__Directions__
The expected output is exactly the lines below, starting at the line with "The speaker talks in Russian." and ending at the line with "[2:45.76-2:46.24]", both included; no other line belongs in it.

#### Exercise materials ####

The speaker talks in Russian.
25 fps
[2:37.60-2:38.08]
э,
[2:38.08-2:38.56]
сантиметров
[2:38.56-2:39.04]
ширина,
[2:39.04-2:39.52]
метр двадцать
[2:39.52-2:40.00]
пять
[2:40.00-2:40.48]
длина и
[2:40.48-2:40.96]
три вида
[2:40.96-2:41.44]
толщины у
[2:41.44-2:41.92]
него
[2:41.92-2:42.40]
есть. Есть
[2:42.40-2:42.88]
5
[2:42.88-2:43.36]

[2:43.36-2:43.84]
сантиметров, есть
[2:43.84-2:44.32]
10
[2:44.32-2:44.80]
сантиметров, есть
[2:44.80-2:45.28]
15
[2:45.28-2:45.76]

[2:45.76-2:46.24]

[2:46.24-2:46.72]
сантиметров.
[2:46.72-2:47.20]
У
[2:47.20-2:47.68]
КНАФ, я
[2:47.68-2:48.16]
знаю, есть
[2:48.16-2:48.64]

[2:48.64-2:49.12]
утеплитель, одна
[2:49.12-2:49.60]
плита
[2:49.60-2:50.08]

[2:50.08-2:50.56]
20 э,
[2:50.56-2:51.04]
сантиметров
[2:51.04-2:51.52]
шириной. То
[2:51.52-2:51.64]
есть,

####
#### Exercise materials ####

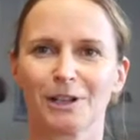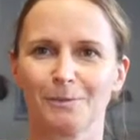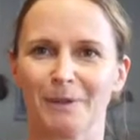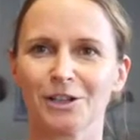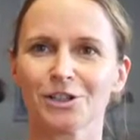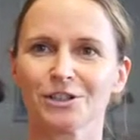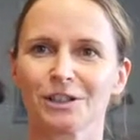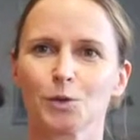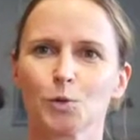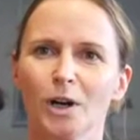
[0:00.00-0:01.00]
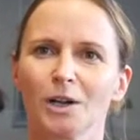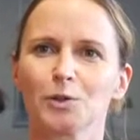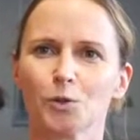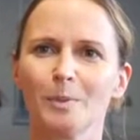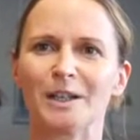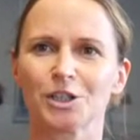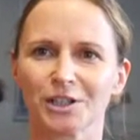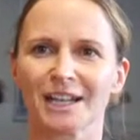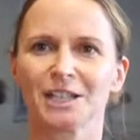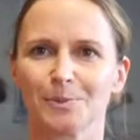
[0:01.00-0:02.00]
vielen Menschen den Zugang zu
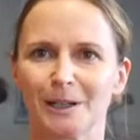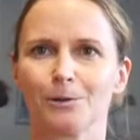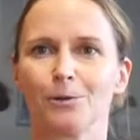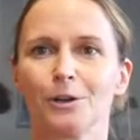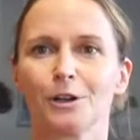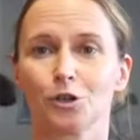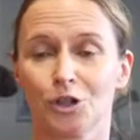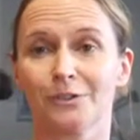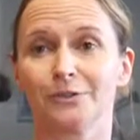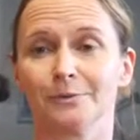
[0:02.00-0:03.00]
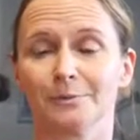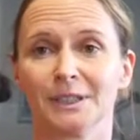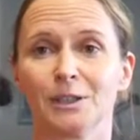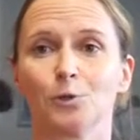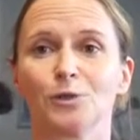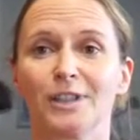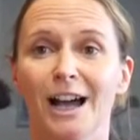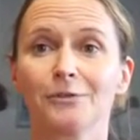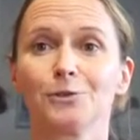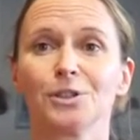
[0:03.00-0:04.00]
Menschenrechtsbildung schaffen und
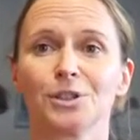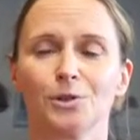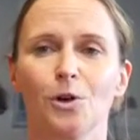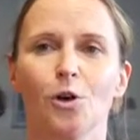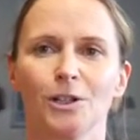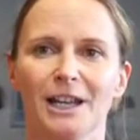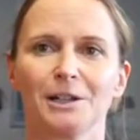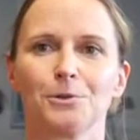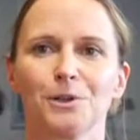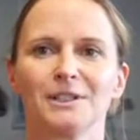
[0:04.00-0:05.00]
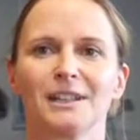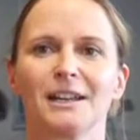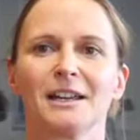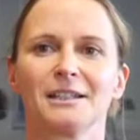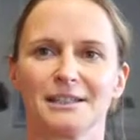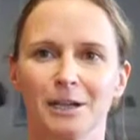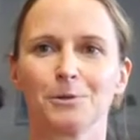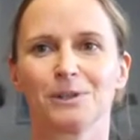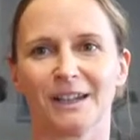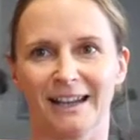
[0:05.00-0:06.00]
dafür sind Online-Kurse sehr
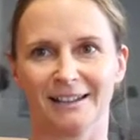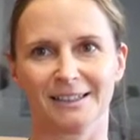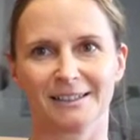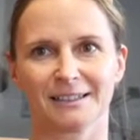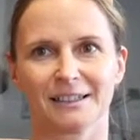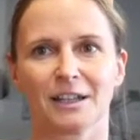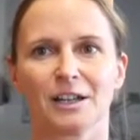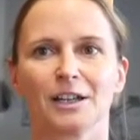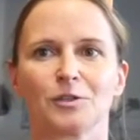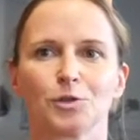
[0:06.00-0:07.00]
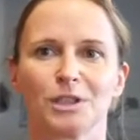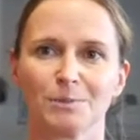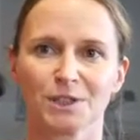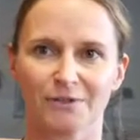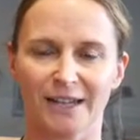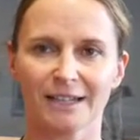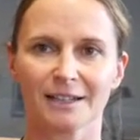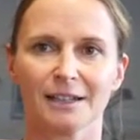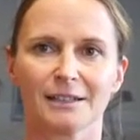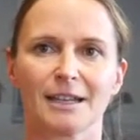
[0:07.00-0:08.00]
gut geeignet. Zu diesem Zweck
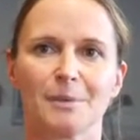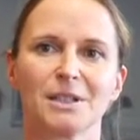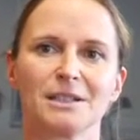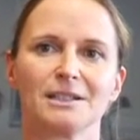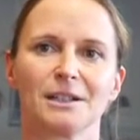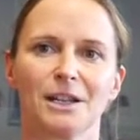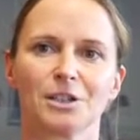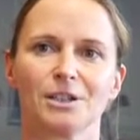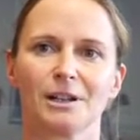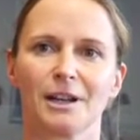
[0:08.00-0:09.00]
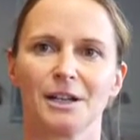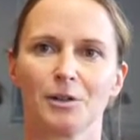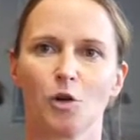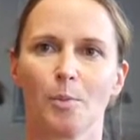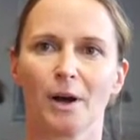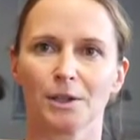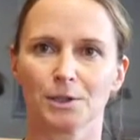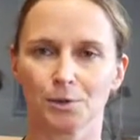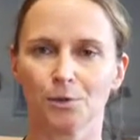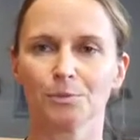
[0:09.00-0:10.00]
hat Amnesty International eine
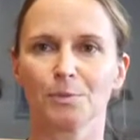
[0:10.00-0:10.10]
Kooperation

####

__Reply to the exercise__
The speaker talks in Russian.
25 fps
[2:37.60-2:38.08]
э,
[2:38.08-2:38.56]
сантиметров
[2:38.56-2:39.04]
ширина,
[2:39.04-2:39.52]
метр двадцать
[2:39.52-2:40.00]
пять
[2:40.00-2:40.48]
длина и
[2:40.48-2:40.96]
три вида
[2:40.96-2:41.44]
толщины у
[2:41.44-2:41.92]
него
[2:41.92-2:42.40]
есть. Есть
[2:42.40-2:42.88]
5
[2:42.88-2:43.36]

[2:43.36-2:43.84]
сантиметров, есть
[2:43.84-2:44.32]
10
[2:44.32-2:44.80]
сантиметров, есть
[2:44.80-2:45.28]
15
[2:45.28-2:45.76]

[2:45.76-2:46.24]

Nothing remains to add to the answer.